Speaking of western Canadian junior hockey, hair-product lab-rat Mike Toth's most recent column laments the lack of colourful nicknames in the modern baseball world...Sure, there are no Wahoos and Catfishes anymore, but Toth is apparently unaware of the brilliant McGlovin, bestowed upon the Blue Jays' Human Highlight Reel (with the glove, not the bat, of course) by Neate Sager...Instead, after detailing all the tortured logic behind his choices, Toth gives us The Arlington Assassin (Wells), Holy Cow (Scutaro) and Three Outs (Rios)...Now I know that someone who re-christened Pratt and Taylor as Fat and Failure shouldn't be criticizing the nicknaming abilities of anyone, but come on...

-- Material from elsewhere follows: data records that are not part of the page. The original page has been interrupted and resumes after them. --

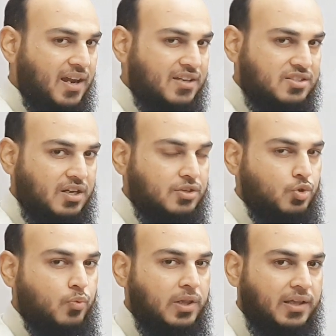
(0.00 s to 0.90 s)
direction,
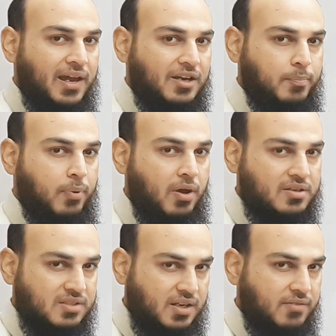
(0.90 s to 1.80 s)
you will get
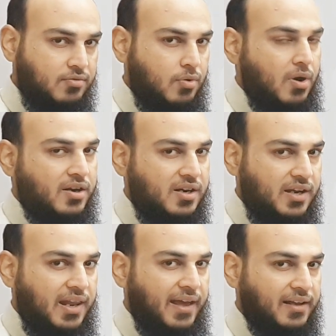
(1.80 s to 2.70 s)
positive
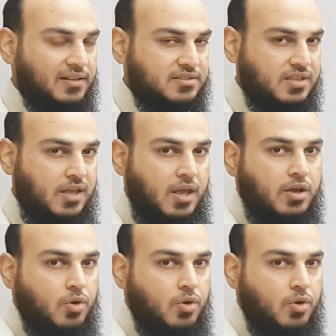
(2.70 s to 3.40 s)
quadrantal angles.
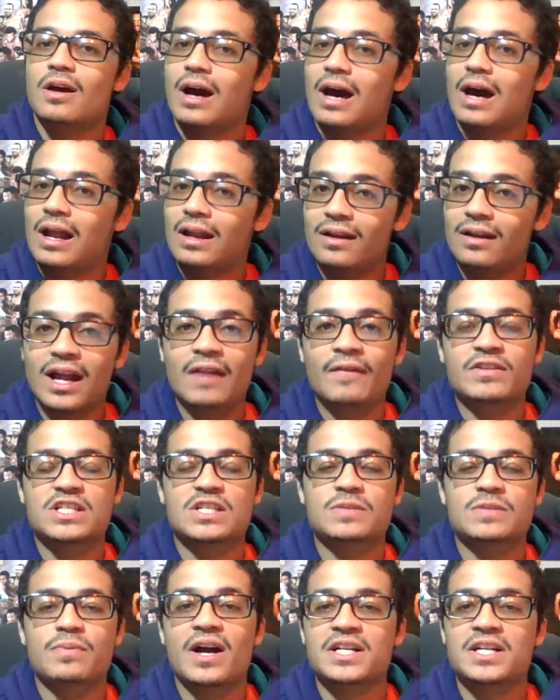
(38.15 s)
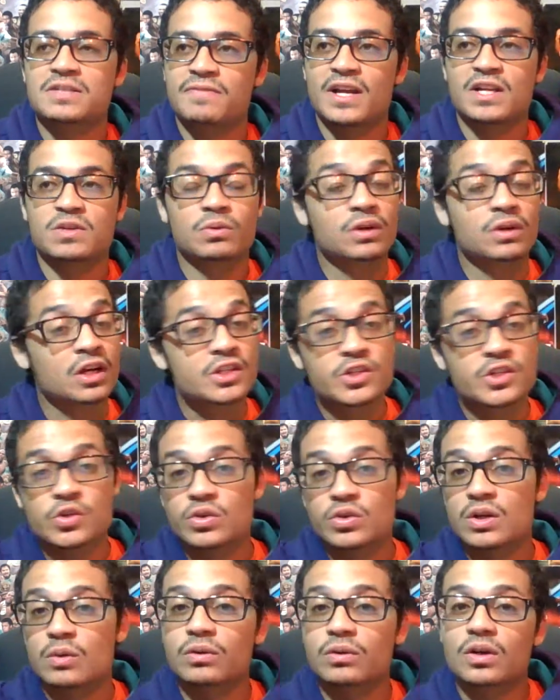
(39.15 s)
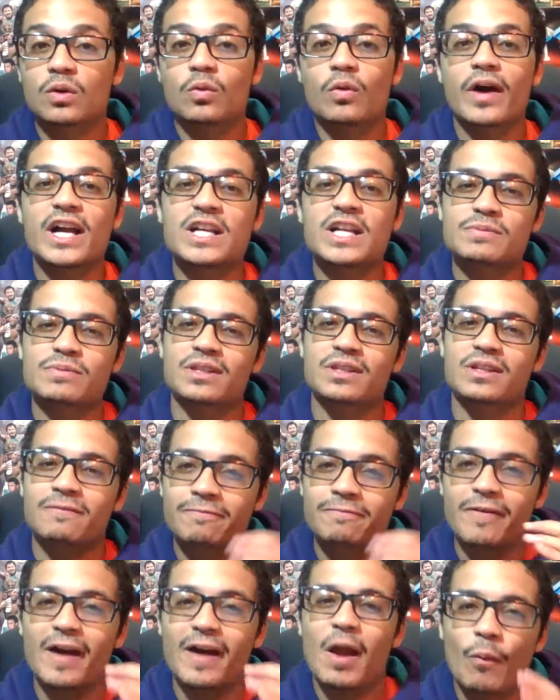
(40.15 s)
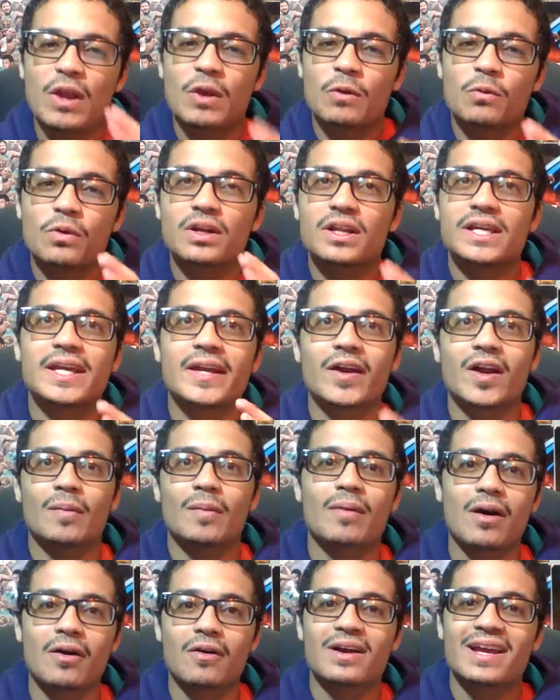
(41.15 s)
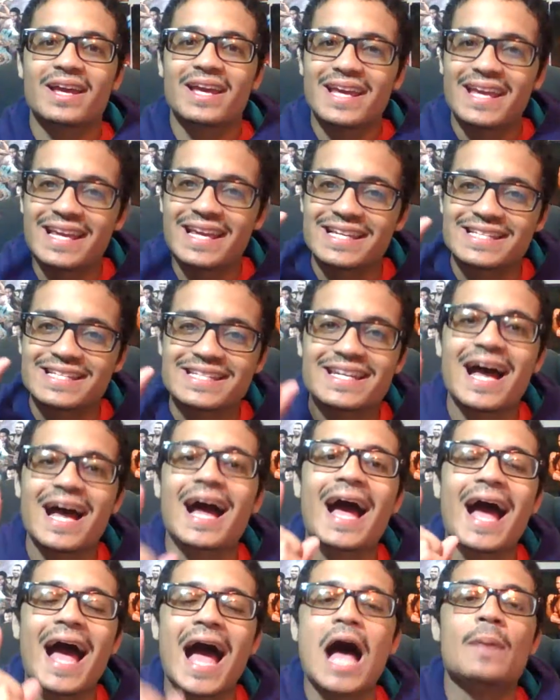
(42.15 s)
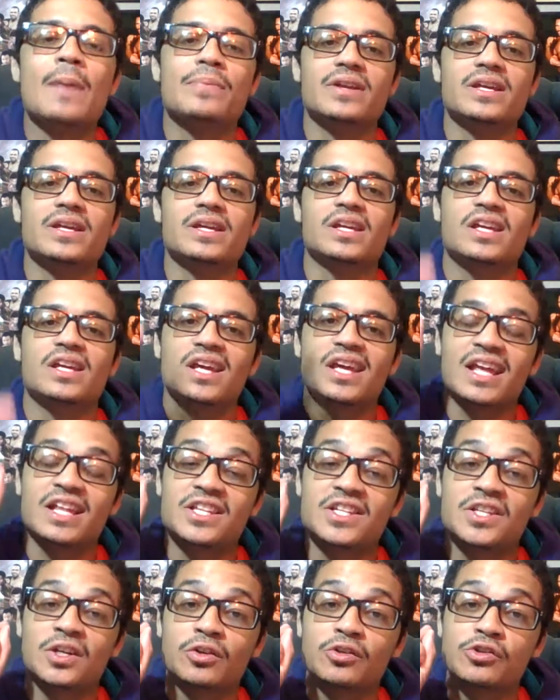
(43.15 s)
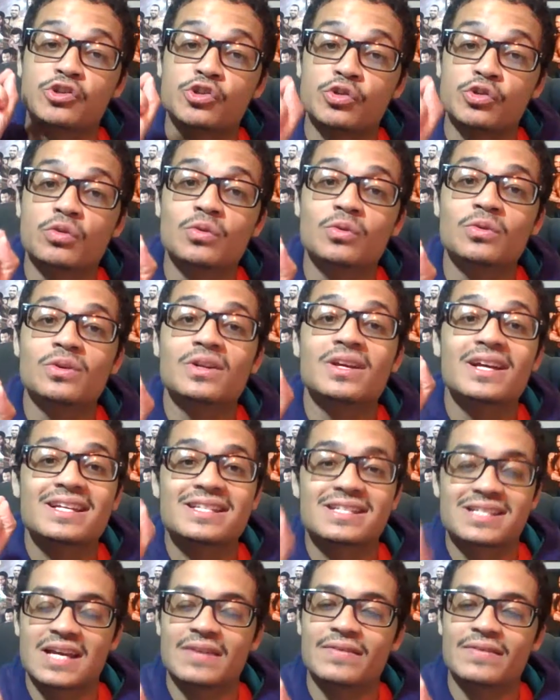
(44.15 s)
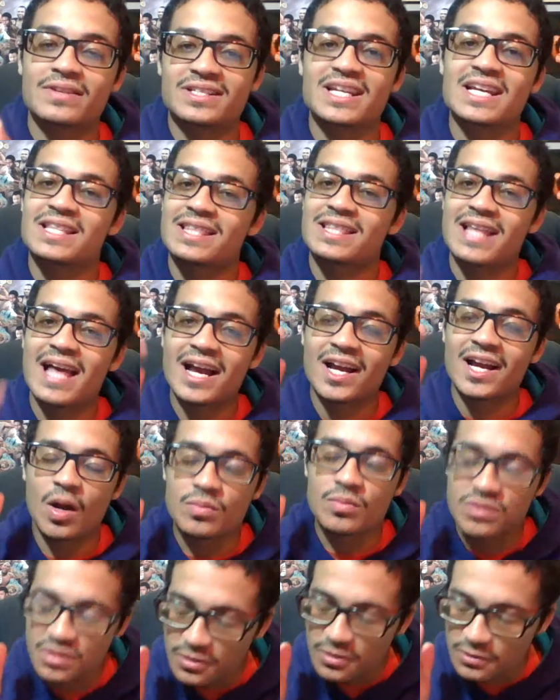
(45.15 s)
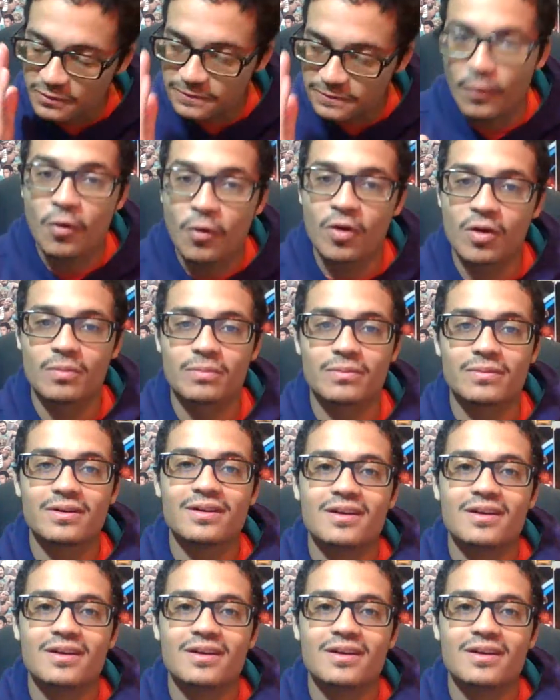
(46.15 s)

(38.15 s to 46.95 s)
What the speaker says: A lot of us as boxing fans, we're going to tune in, we're going to watch. But the fight we really care about is not happening until June 17th. And that comes in the form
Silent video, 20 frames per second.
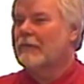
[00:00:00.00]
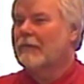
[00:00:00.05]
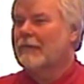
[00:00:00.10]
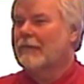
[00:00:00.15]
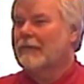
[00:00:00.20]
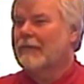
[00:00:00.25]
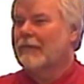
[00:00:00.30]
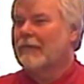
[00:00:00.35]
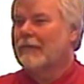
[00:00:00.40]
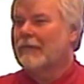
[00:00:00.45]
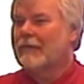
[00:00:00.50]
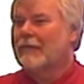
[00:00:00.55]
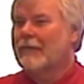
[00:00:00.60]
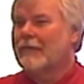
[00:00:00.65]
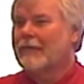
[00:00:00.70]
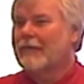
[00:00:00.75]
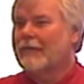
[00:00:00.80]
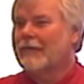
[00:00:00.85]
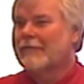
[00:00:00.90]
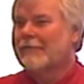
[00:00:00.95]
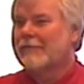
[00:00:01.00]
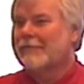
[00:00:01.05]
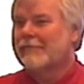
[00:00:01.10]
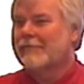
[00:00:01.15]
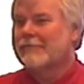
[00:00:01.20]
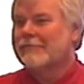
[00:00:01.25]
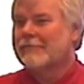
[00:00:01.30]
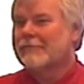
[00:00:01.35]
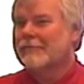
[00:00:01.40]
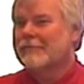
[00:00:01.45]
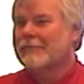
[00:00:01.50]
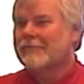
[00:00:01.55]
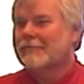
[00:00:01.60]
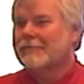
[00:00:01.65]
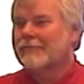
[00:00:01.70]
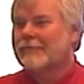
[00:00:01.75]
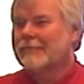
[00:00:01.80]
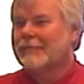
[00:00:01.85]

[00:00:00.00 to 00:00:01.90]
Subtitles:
(no one is talking)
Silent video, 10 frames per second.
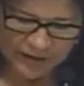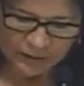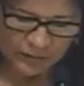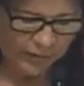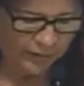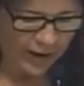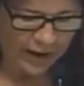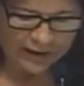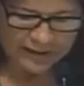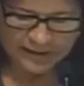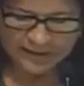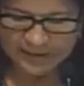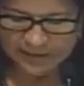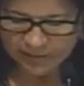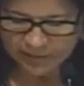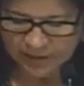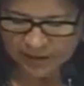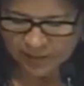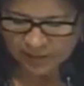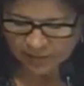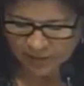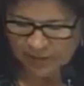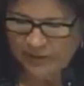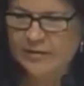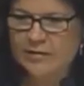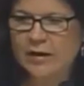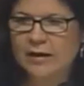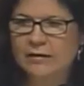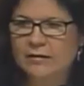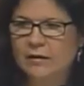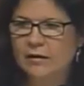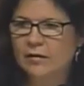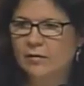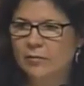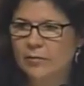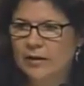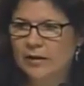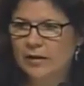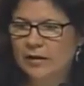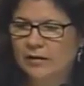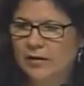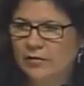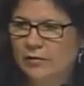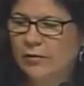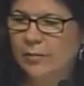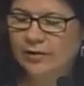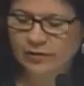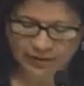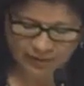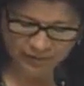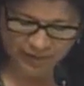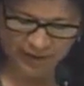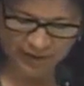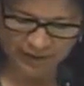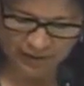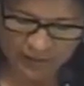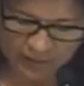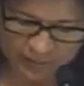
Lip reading: So very highly sensitive environmental site, many endangered species and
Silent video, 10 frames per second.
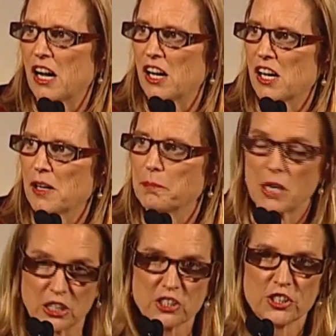uh,
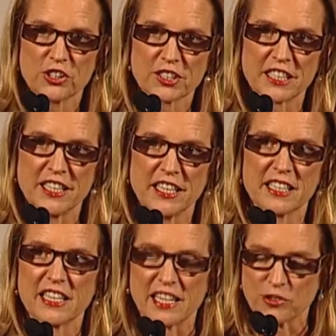Martin Luther
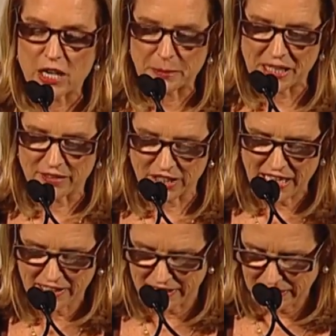King, and Robert F.
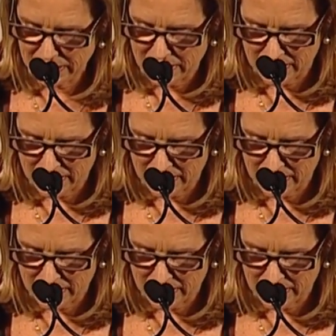Kennedy.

Working Class Howard (now that is a nickname) took time from his busy schedule (filled with yelling 1967 at anyone wearing the colour blue) to answer some of his readers' questions...My fave:
Q. Jonathan in Medicine Hat, Alta. writes: Do you think if Sundin comes back, the Leafs will be a better team than last season? New coach. Hagman. Blake has a new coach. Tougher team. Better defense. Kulemin. Another full season of Antropov. Full season with Toskala. Pressure is off them.
Thanks for the insight Howard...I'm sure Jonathan in Medicine Hat (a lovely town, by the way) really appreciates the thought and consideration you put into answering his question...I mean, Jesus, could you not have at least consulted the Magic 8-Ball and given us a "Very Doubtful" or "Don't Count on it"...These people are your readers Howard, and for whatever bizarre reason, they seem to like and respect you...Don't shit on them...
And hey, whatever happened to Godd Till?
Ahoy Hoy Blocheads,
Well, we made it to beautiful Saskatoon, Saskatchewan. As most of you know, this is where a certain namesake of the Wendel Clark hat-trick (goal, assist, beating the cocaine out of Bob Probert) played his junior hockey for the Saskatoon Blades.
Bizarrely, there are no statues of Wendel, nor is there even any recognition of this important time in the history of hockey on the road sign leading into town. However, I will be going to a Blades pre-season game later this week where I can gaze in gape-jawed wonder at Wendel's retired number 22 hanging from the rafters.
Next stop is Kelvington. Wish you were here.